Pour Thierry Lefebvre et Patrick Provost, la nouvelle tribune offerte aux universitaires «va certainement contribuer à lutter contre la désinformation en partageant la meilleure science au grand public. Le but est de renseigner, développer l’esprit critique.»
Pour Thierry Lefebvre et Patrick Provost, la nouvelle tribune offerte aux universitaires «va certainement contribuer à lutter contre la désinformation en partageant la meilleure science au grand public. Le but est de renseigner, développer l’esprit critique.»

Universitaires à la défense de l’information de qualité

Chaque samedi, Le Soleil et d’autres journaux de la Coopérative nationale de l’information indépendante (CN2i) offrent une tribune à un nouveau regroupement : Des Universitaires. Un groupe qui, sous l’impulsion de Patrick Provost et Thierry Lefèvre de l’Université Laval, se rassemble afin de prendre davantage la parole publiquement sur des enjeux qui touchent la société, au premier chef la crise climatique. Plus de 325 universitaires provenant de 16 des 19 universités québécoises, dont les 17 facultés de l’Université Laval, y sont représentés.

Q Pourquoi décider de vous regrouper comme une seule communauté avec Des Universitaires?

R Parce que les universitaires ont beaucoup en commun, et à partager. Ils sont hautement qualifiés dans leur champ d’expertise. Ils ont énormément de connaissances, ils œuvrent pour le bien commun et sont rémunérés par l’État. Ils sont dépourvus de conflits d’intérêts et ce sont des acteurs uniques dans la société. Ils ne demandent qu’à faire profiter leur communauté de leur savoir. Aussi parce que l’union fait la force, c’est ensemble qu’on réussit à s’encourager et à se motiver pour faire des tâches souvent peu reconnues. 

Q Estimez-vous que les chercheurs ne prennent pas assez la parole sur la place publique, dans les médias généralistes?

R Certains le font, mais la plupart ne le font pas. Il y en a qui sont à l’aise avec les médias, ils font des travaux très pertinents aux enjeux d’actualité et qui intéressent le grand public. Pour les chercheurs qui ne vont pas naturellement vers les médias, on peut parler d’un manque de temps. Communiquer avec les médias implique une surcharge de travail. On peut parler aussi d’un manque d’intérêt, ça ne les intéresse pas. Aussi, un manque de reconnaissance de la part des institutions... Bien que les profs d’université, une de leur tache est la participation externe, ce n’est pas toujours apprécié à sa juste valeur. Ils vont décider de prioriser les tâches pour lesquelles ils ont une reconnaissance.

Les universitaires publient leurs résultats dans des revues spécialisées. Ces articles-là ne sont pas accessibles, il y a des centaines d’études publiées chaque jour. Une des missions de notre regroupement est de faciliter la diffusion des connaissances reliées à nos enjeux d’intérêt. Notre tâche est de vulgariser les études scientifiques.

Q Pensez-vous être une bonne arme contre la désinformation?

R La désinformation est un véritable fléau, elle sème la confusion et interfère avec la mobilisation. On va certainement contribuer à lutter contre la désinformation en partageant la meilleure science au grand public. Le but est de renseigner, développer l’esprit critique. Réaliser que les gens ne sont pas à l’affût de la désinformation, qu’ils ont de la difficulté à différencier le vrai du faux, c’est ce qui est inquiétant. On voudrait justement remercier Le Soleil et la Coop de l’information pour la tribune qui nous est offerte.

Q Avez-vous un objectif de regrouper ces lettres dans une publication? 

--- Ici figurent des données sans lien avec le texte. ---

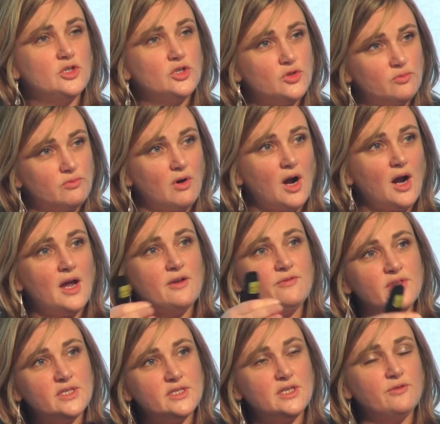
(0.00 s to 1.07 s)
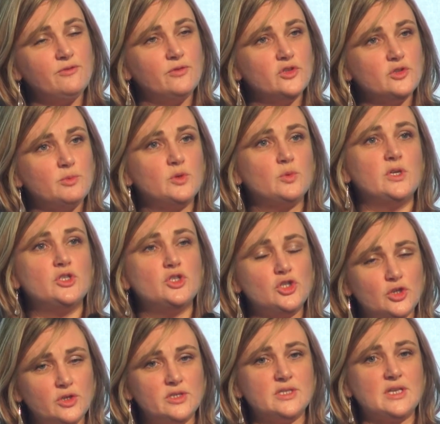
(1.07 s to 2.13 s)
to drive this difference between
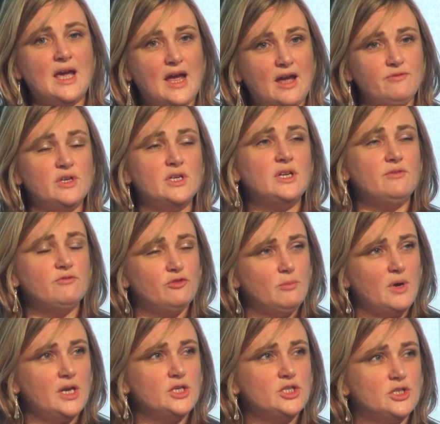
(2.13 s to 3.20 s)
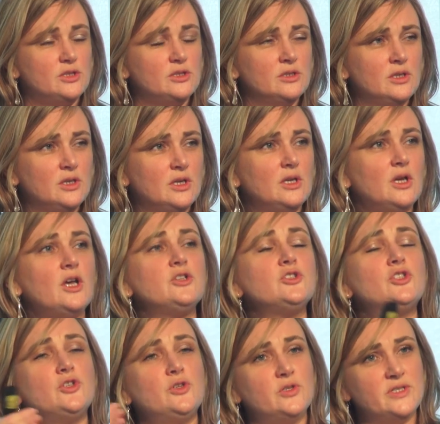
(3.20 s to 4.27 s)
students having information and
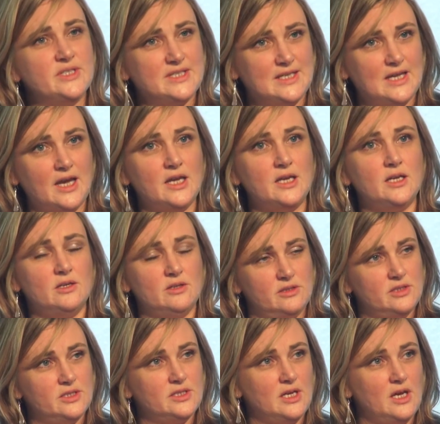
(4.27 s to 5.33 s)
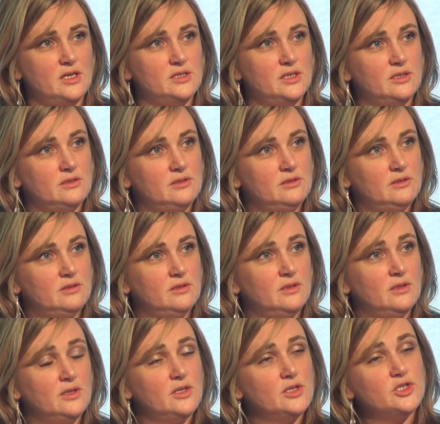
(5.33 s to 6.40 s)
students gaining understanding.
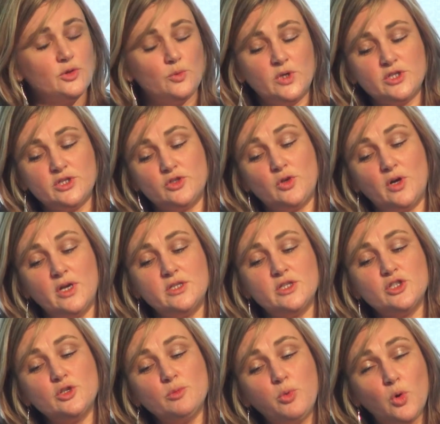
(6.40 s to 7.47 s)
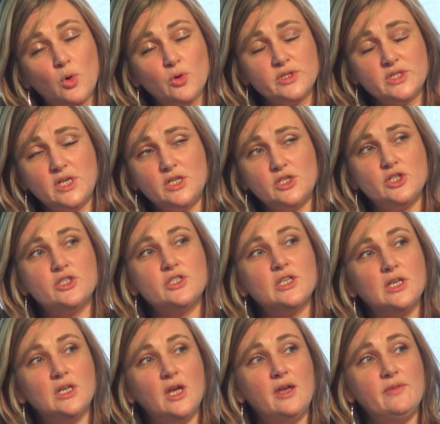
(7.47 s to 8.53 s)
So we're trying to support teachers to
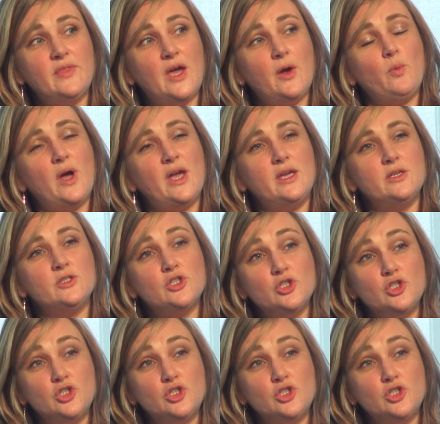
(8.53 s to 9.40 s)
learn their way into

R Oui! Il s’agit de la collection Des Universitaires, publiée sur une base annuelle. Avec cette collection, on aimerait établir une collaboration avec les écoles secondaires du Québec. Pour rejoindre les élèves de sciences de secondaire 4, on aimerait contribuer a leur éveil, à leur sensibilité à la connaissance scientifique. Les élèves de ce niveau ont la maturité nécessaire pour comprendre les enjeux, la science vulgarisée. C’est aussi à ce moment que les élèves doivent faire des choix de carrière.

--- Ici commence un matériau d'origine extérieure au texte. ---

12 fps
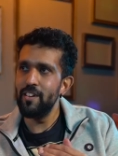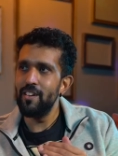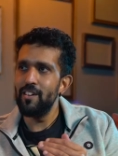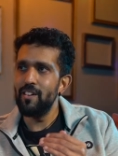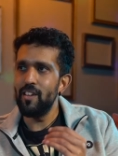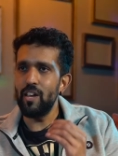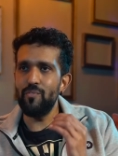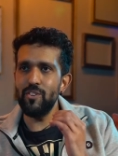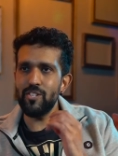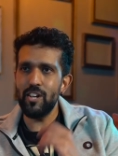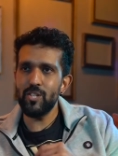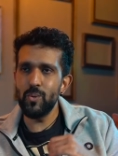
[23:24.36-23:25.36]
Yeah. If you
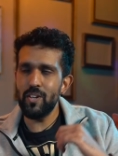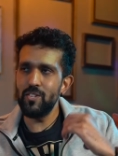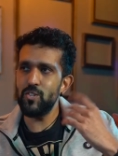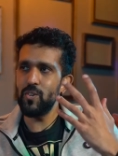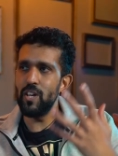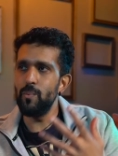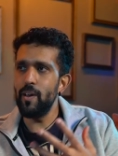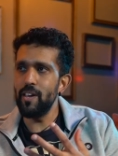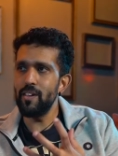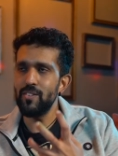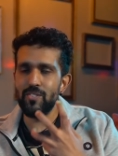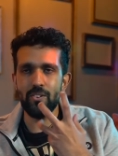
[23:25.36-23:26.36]
start talking straight
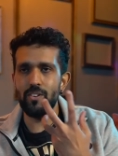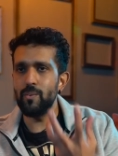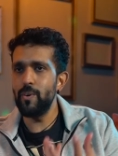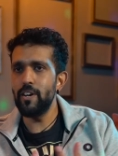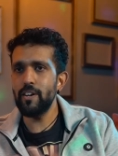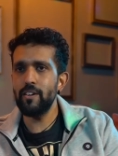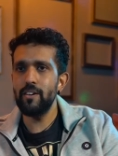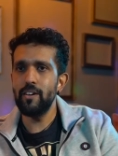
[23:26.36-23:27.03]
away, it's not going to work.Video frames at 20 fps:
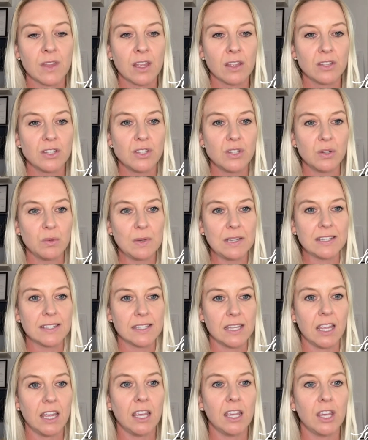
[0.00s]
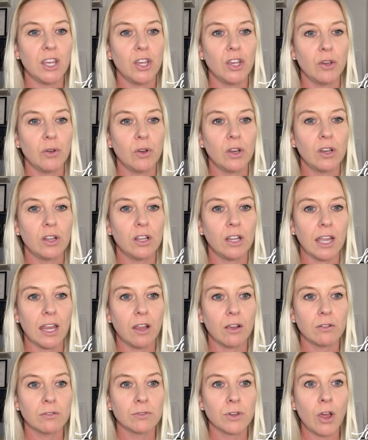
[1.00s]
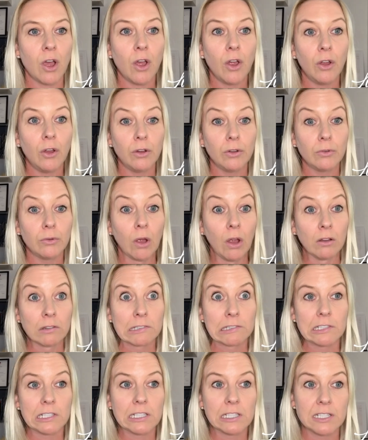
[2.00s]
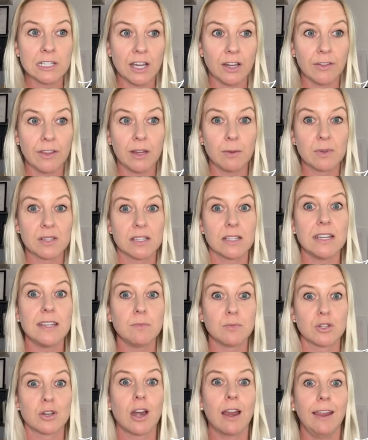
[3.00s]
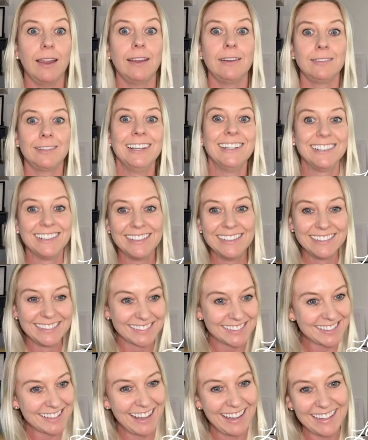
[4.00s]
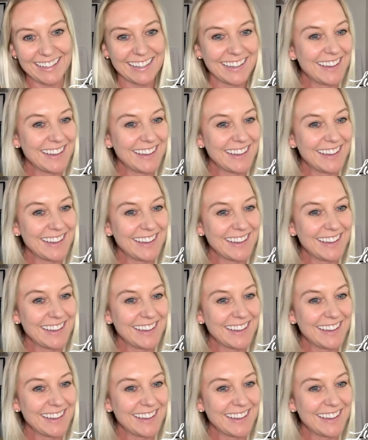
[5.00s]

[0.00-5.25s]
do we see who are like, oh no, you can tell they were sleep trained. It's like,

La connaissance va nous sortir du pétrin dans lequel on se dirige. Il faut continuer de financer la recherche et accumuler de nouvelles connaissances pour prendre de meilleures décisions, pour mieux appuyer les décisions des dirigeants pour s’assurer qu’on va dans la bonne direction. On fonce dans le mur, on voit le mur, mais c’est comme si on est habitués de courir, alors on continue, ça implique un gros changement de société, changer notre mode de vie, sortir de notre zone de confort, changer nos habitudes parce quelles ne sont pas durables. Le plus grand défi est entre nos deux oreilles.